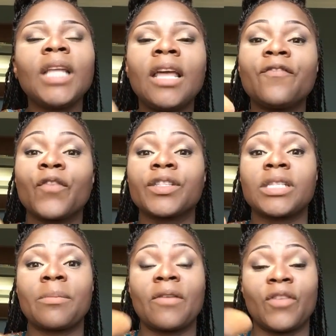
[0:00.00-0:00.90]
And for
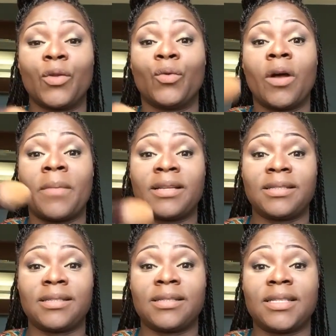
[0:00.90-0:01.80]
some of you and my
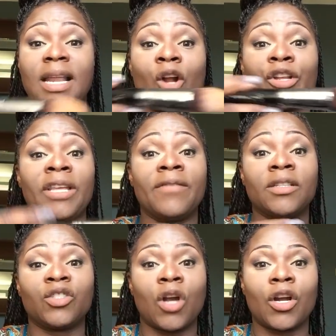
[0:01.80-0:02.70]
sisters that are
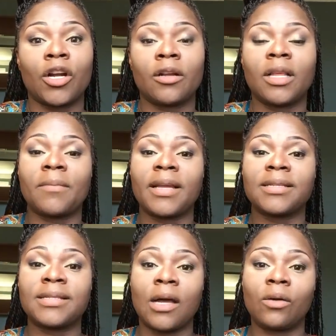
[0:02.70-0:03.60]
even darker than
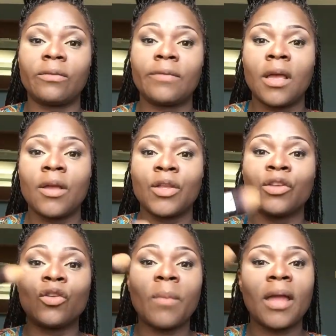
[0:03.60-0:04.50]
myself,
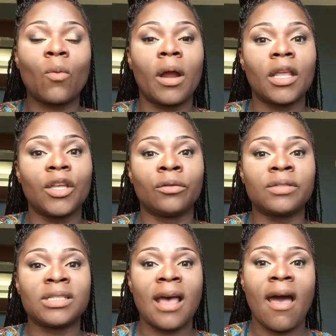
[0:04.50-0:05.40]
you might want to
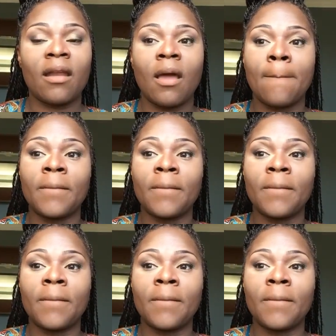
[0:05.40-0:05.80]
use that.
◆ ◆ ◆ ◆ ◆ ◆ ◆
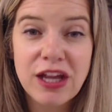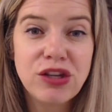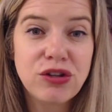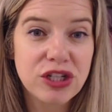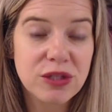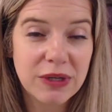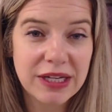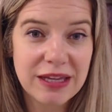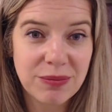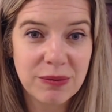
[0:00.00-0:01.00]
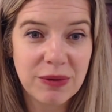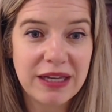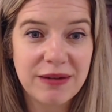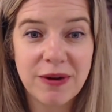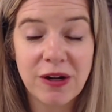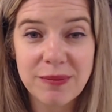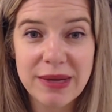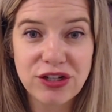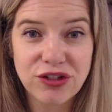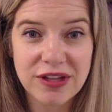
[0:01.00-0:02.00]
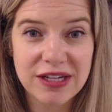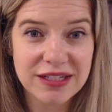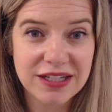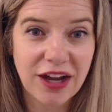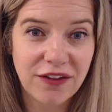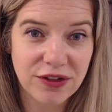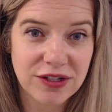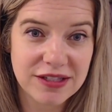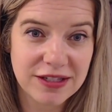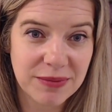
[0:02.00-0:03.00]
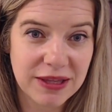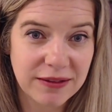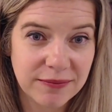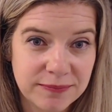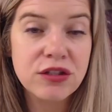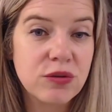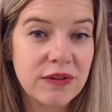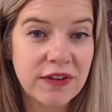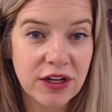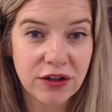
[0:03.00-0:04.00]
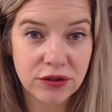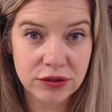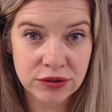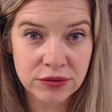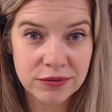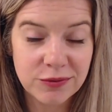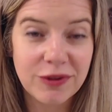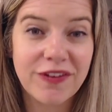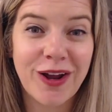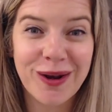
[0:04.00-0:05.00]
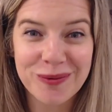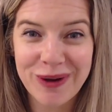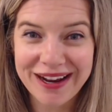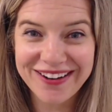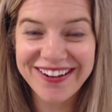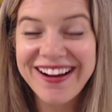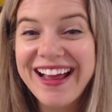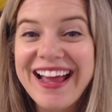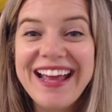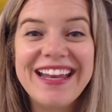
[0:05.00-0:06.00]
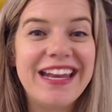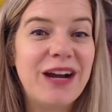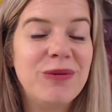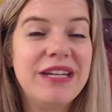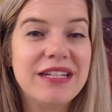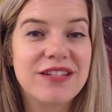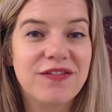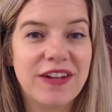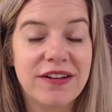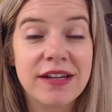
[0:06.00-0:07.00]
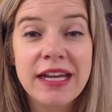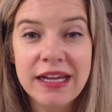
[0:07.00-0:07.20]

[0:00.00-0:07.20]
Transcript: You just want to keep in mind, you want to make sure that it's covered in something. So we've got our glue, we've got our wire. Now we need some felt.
◆ ◆ ◆ ◆ ◆ ◆ ◆
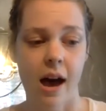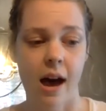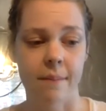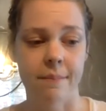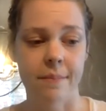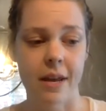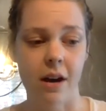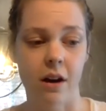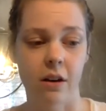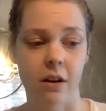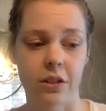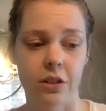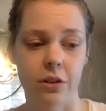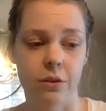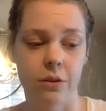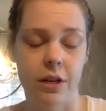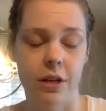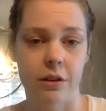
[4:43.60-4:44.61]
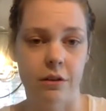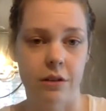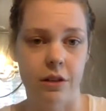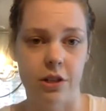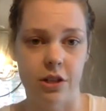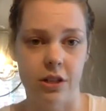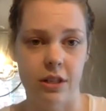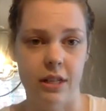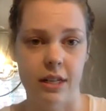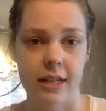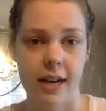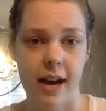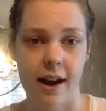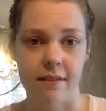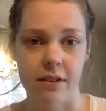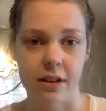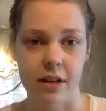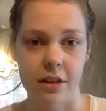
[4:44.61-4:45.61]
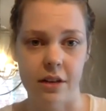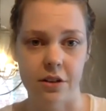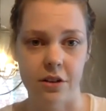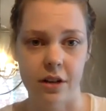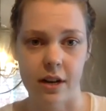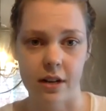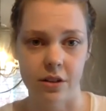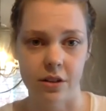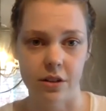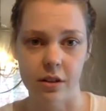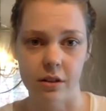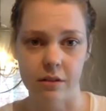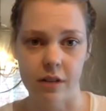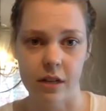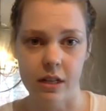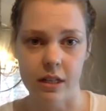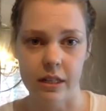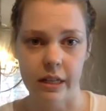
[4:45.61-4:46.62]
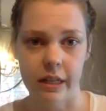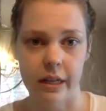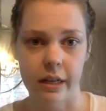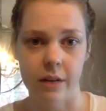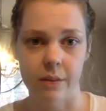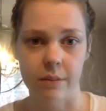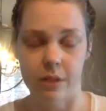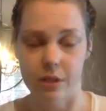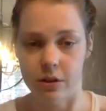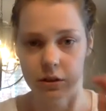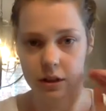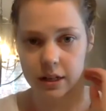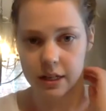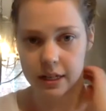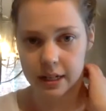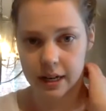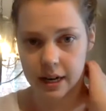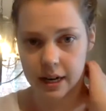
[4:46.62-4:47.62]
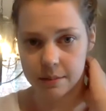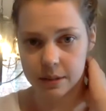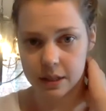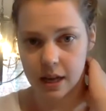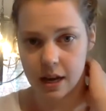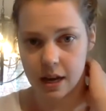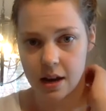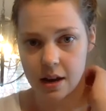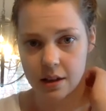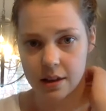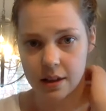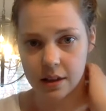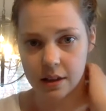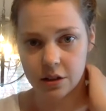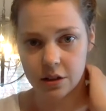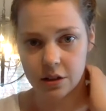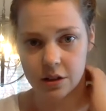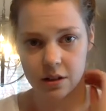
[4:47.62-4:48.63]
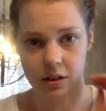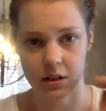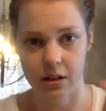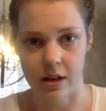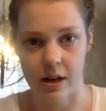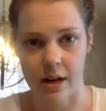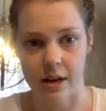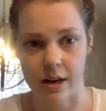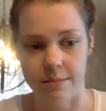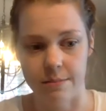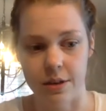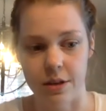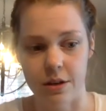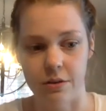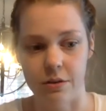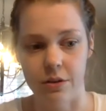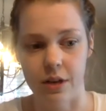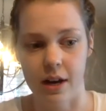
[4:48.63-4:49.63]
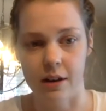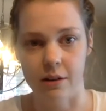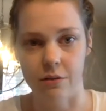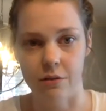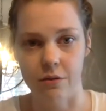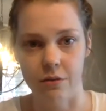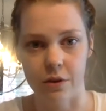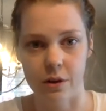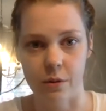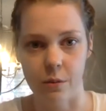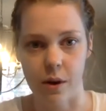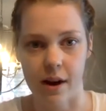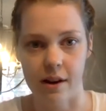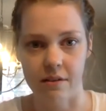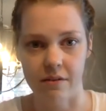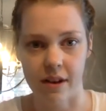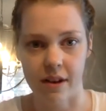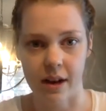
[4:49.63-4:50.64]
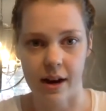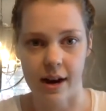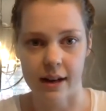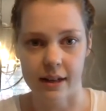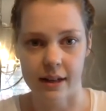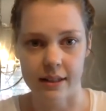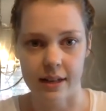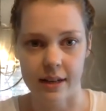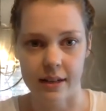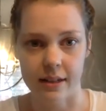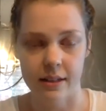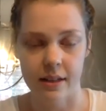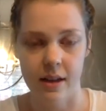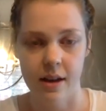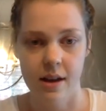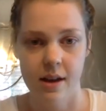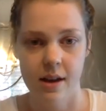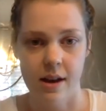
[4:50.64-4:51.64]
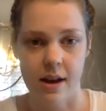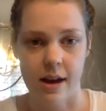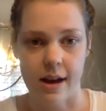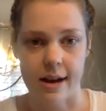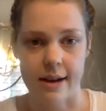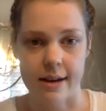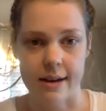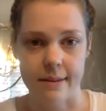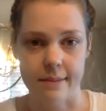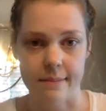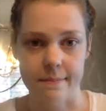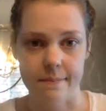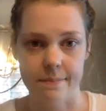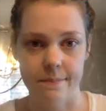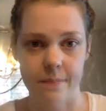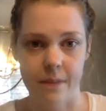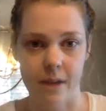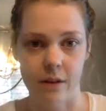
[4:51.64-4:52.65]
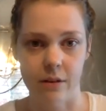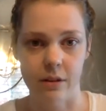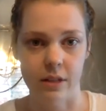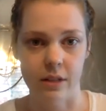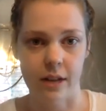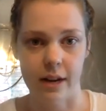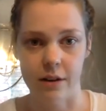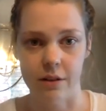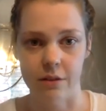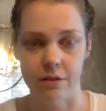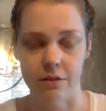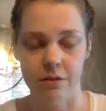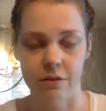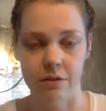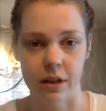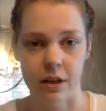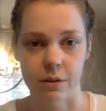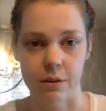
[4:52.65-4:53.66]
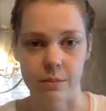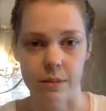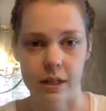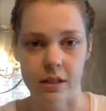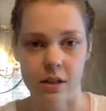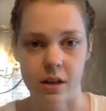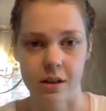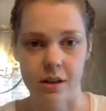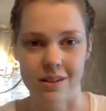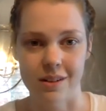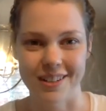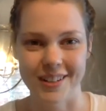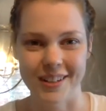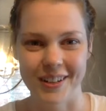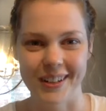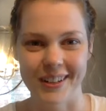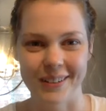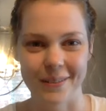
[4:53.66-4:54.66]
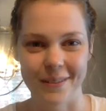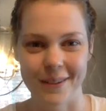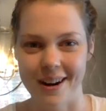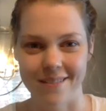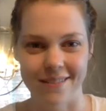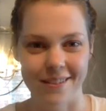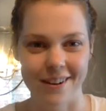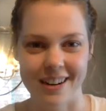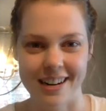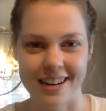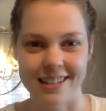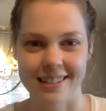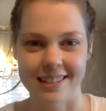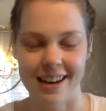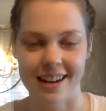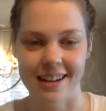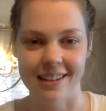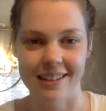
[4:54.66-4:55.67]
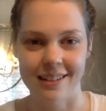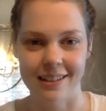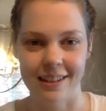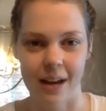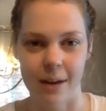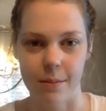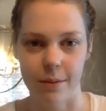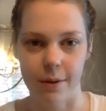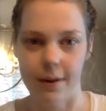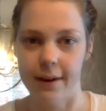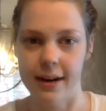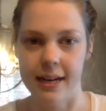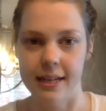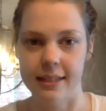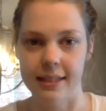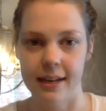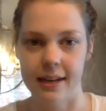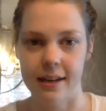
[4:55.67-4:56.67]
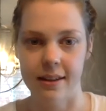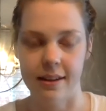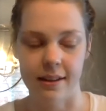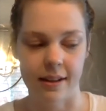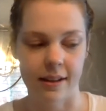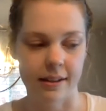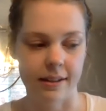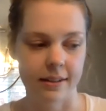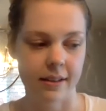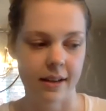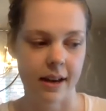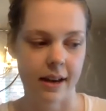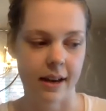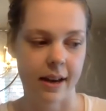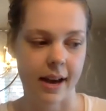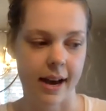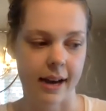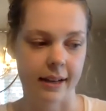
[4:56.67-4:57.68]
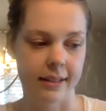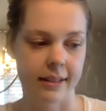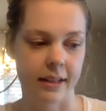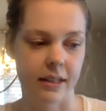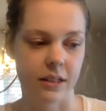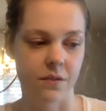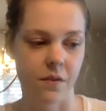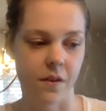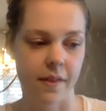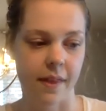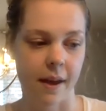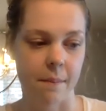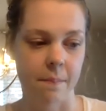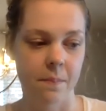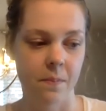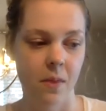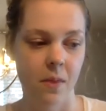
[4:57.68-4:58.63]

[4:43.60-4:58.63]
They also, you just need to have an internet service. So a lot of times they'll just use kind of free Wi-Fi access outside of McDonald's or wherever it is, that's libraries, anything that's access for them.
◆ ◆ ◆ ◆ ◆ ◆ ◆
Exercise description — Lines wanted from the entries above: the one with "[0:02.00-0:03.00]", the one with "Transcript: You just", and all lines between. Please copy them exactly, without the pictures and without anything else.

Output for this exercise —
[0:02.00-0:03.00]
[0:03.00-0:04.00]
[0:04.00-0:05.00]
[0:05.00-0:06.00]
[0:06.00-0:07.00]
[0:07.00-0:07.20]

[0:00.00-0:07.20]
Transcript: You just want to keep in mind, you want to make sure that it's covered in something. So we've got our glue, we've got our wire. Now we need some felt.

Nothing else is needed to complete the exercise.